# YOUR OBJECTIVE:
Find the word "frames" in the data, then copy each line where it is found.

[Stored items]
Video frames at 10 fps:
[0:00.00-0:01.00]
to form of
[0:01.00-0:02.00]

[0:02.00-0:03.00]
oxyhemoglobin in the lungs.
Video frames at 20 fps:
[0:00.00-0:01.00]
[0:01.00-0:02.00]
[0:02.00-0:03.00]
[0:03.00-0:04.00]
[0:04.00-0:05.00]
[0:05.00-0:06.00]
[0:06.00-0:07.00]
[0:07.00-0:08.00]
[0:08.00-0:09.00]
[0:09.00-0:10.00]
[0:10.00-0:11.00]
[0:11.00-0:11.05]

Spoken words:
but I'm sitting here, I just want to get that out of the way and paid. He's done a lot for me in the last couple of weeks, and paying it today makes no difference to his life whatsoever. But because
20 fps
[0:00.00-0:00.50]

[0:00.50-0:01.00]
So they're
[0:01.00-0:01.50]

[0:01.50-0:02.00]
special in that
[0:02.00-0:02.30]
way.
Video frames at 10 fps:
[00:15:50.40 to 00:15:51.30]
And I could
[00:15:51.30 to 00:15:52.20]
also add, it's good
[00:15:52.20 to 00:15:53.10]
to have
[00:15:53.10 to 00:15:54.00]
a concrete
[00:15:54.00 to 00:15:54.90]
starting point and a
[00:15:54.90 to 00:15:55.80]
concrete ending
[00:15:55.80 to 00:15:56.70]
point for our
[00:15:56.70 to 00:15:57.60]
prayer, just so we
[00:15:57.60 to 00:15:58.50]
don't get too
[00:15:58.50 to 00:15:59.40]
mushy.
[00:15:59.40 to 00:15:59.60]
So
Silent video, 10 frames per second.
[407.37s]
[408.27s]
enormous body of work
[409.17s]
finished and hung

# ANSWER FOR THE TASK:
Video frames at 10 fps:
Video frames at 20 fps:
Video frames at 10 fps:
Silent video, 10 frames per second.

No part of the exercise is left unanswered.